With regards to mental healthcare, one can simply do this by declaring oneself to be the fulcrum of sanity around which the world rotates, and then applying the four temperaments theory to everyone else.

So “modern” mental healthcare is mostly a matter of dressing up four temperaments theory in a cover of psychiatric jargon.

For example, patients who are sad no longer get diagnosed with melancholia, but with depression. The melancholic personality type, which is associated with a tendency to depression, is now called avoidant personality disorder.

Fittingly for melancholia, which is represented by earth and is consequently the most feminine of all of the conditions, avoidant personality disorder is characterised by feelings of inadequacy and a hypersensitivity to criticism.

Diagnosing someone as depressed and prescribing anti-depressants today is not significantly different from diagnosing someone as melancholic 3,000 years ago and prescribing them cannabis sativa.

The dependent personality, characterised by clinging and submissiveness, also falls into this category.

Marginally more warm-blooded people fall into the phlegmatic category of person. These usually end up getting diagnosed as schizoid or schizotypal, because their phlegmatic nature makes them broadly indifferent to social contact.

Some phlegmatic people are nonetheless capable of extracting small amounts of pleasant feelings from hoarding things. So if you meet a person who appears indifferent to much of the outside world, don’t be surprised if you end up finding out that they hoard newspapers.

Even more warm-blooded people – those who used to be called sanguine – lead us into the domain of the borderline and the histrionic personality disorders.

Unlike people in the previous two categories, these types are much more outgoing – indeed, one of the major distinctions relates to whether the condition causes problems for the person who has it or for other people, and the more warm-blooded a person is the more likely they are to cause problems for other people.

Borderline personality disorder is characterised by instability and impulsiveness, and a person is more likely to be impulsive the more warm-blooded they are.

Histrionic personality disorder, likewise, is too noisy and dramatic to fall into the categories of melancholic or phlegmatic disorders.

These two conditions have the common factor of both being primarily socially orientated. In much the same way that a mentally healthy sanguine person might be described by friends as easy-going, witty and spontaneous, a mentally unhealthy sanguine person would be like a reflection of this in a dark mirror.

Instead of wit there comes verbal abuse and manipulation, and instead of spontaneity there comes a puppet-like mindless lurching from one impulse to another.

The most hot-blooded kind of person was referred to as a choleric personality in ancient times. In modern times, a person like this causes problems because of being too aggressive or domineering.

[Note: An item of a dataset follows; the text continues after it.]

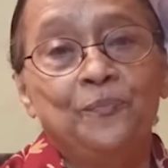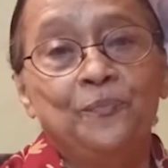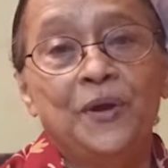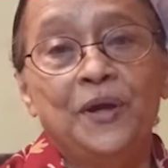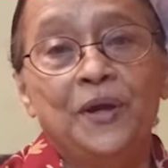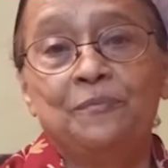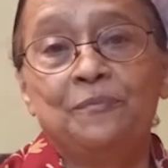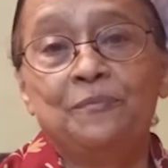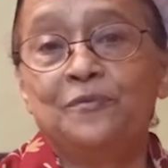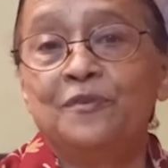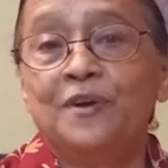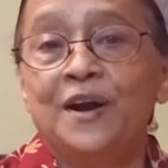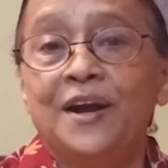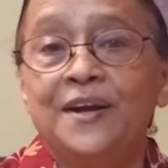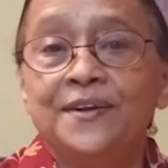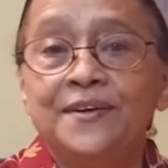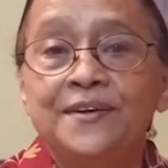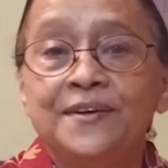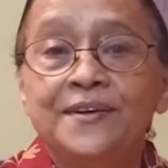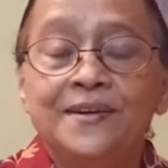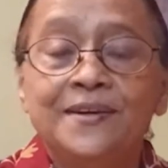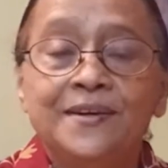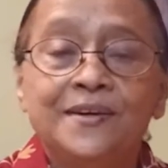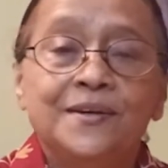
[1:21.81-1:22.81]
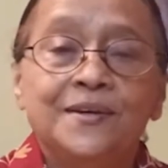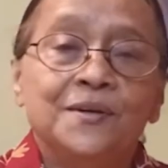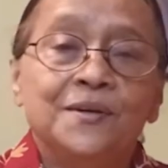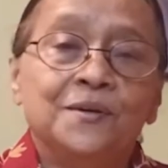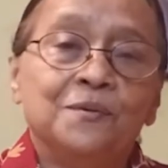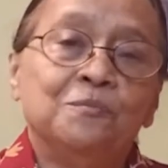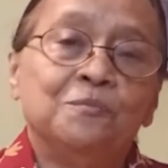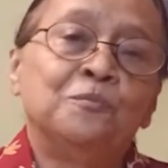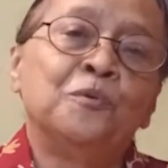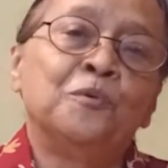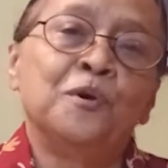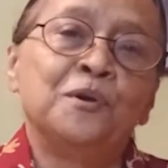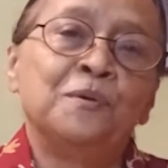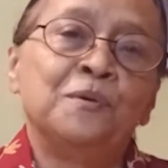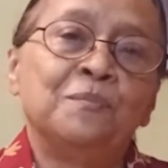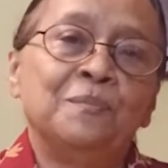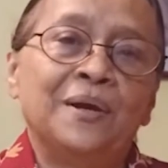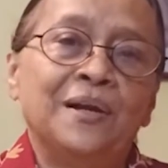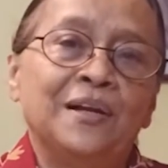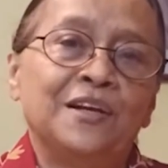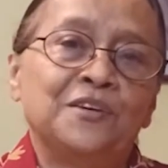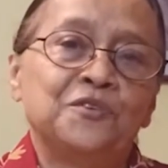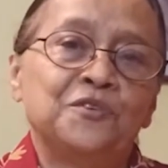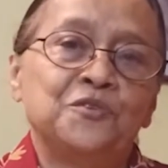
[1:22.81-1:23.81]
ফেব্রুয়ারি
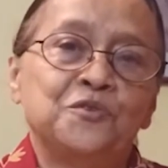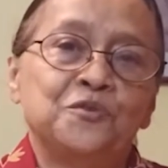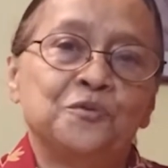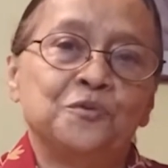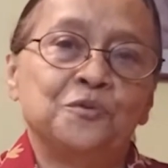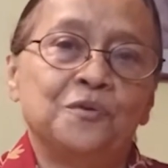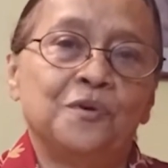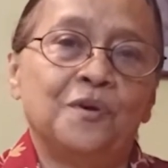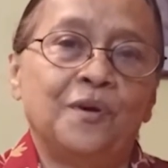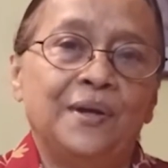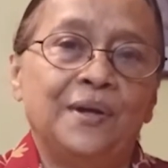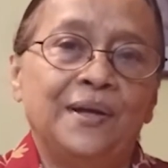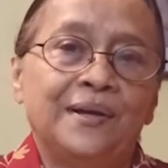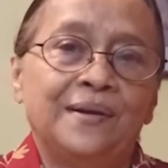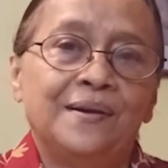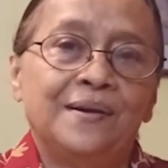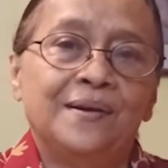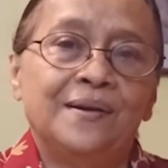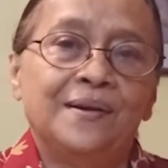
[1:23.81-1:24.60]
বইমেলা শুরু হয়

Consequently, cholerics are often narcissists, possessing a grandiose desire for the admiration of others. This becomes unhealthy when the desire for this gets out of control and they try to force or bully others into showing admiration against their will.

At the most extreme, the choleric personality manifests as antisocial personality disorder, characterised by a pattern of disregard for the rights of others. In particular, the antisocial personality does not recognise rights as anything more than the ability to enforce them.

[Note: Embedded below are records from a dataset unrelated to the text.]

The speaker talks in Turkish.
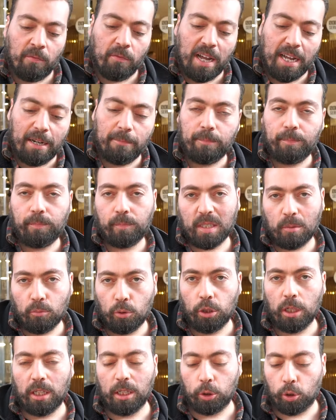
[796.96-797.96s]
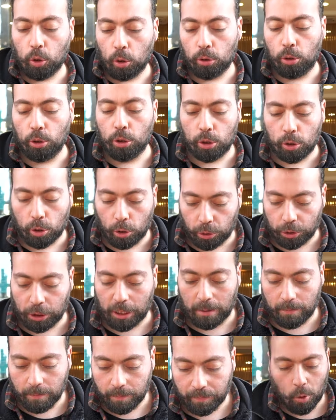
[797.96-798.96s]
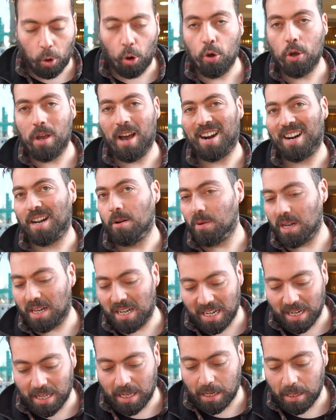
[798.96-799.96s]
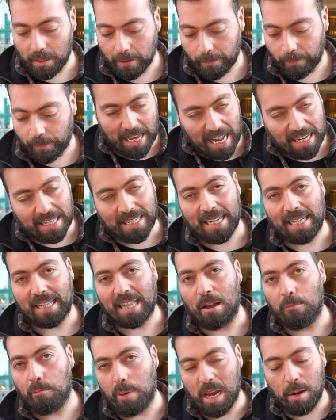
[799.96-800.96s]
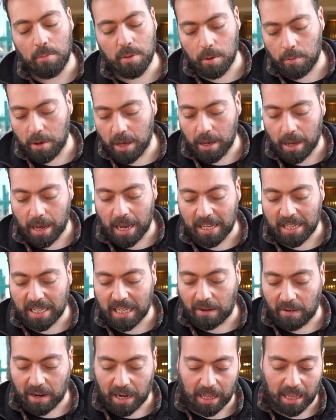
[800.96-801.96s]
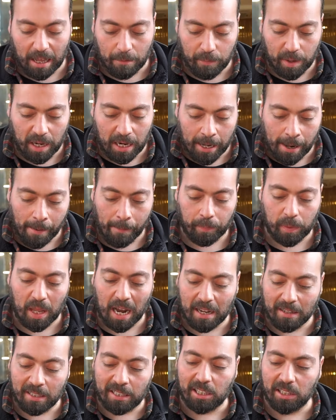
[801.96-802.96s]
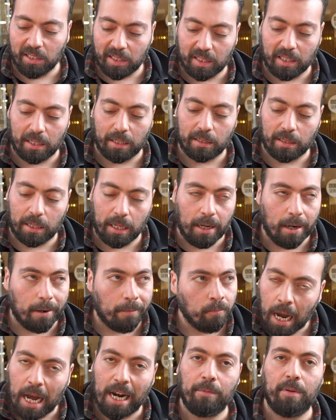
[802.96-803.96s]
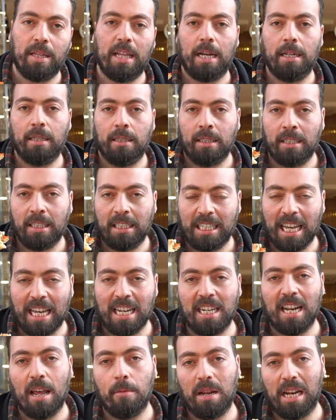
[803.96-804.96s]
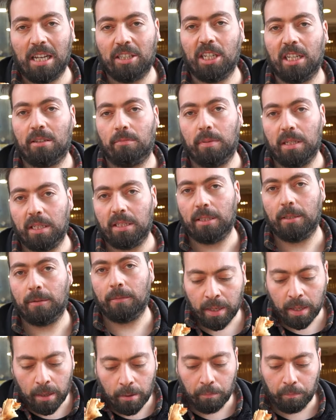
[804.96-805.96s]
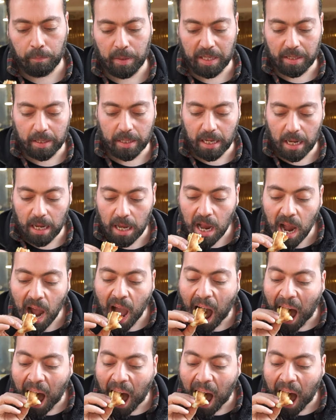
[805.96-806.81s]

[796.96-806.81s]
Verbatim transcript: ve Bunda da çok dürüst olacağım. Ön yargımı kırdı. Gerçekten benim gibi et sever adam bile daha iki ısırıkta harbiden yenilebilecek bir pizza.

This is why the antisocial personality so frequently commits murder – if it has the capacity to kill it considers itself to have the right to do so, for if it did not it would not have the capacity.

Antisocial personality disorder could be considered a way of having an excess of masculinity, in the sense that the desire of a person with it is to impose a degree of order upon the world that inevitably brings them into conflict with other people.

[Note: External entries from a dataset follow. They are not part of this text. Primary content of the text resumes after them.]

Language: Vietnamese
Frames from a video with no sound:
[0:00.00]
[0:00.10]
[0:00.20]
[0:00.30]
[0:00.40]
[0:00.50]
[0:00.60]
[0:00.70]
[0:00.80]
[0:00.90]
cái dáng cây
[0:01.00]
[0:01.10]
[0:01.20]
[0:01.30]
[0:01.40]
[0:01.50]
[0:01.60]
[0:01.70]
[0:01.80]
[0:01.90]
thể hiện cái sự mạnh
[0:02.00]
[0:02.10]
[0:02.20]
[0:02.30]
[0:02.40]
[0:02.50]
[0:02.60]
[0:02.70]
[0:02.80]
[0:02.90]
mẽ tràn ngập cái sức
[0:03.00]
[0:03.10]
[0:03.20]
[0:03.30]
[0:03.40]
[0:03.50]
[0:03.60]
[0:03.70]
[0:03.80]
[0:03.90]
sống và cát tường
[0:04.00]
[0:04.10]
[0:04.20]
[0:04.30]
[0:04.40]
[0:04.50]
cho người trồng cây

Alchemically speaking, it is possible to see this four temperaments theory as representing the spectrum of personality from unhealthy feminine at the melancholic end, to unhealthy masculine at the choleric end.

Correspondingly, the melancholic personality at the feminine end is, at its least healthy, at risk of killing itself, and the choleric personality at the masculine end is, at its least healthy, at risk of killing another.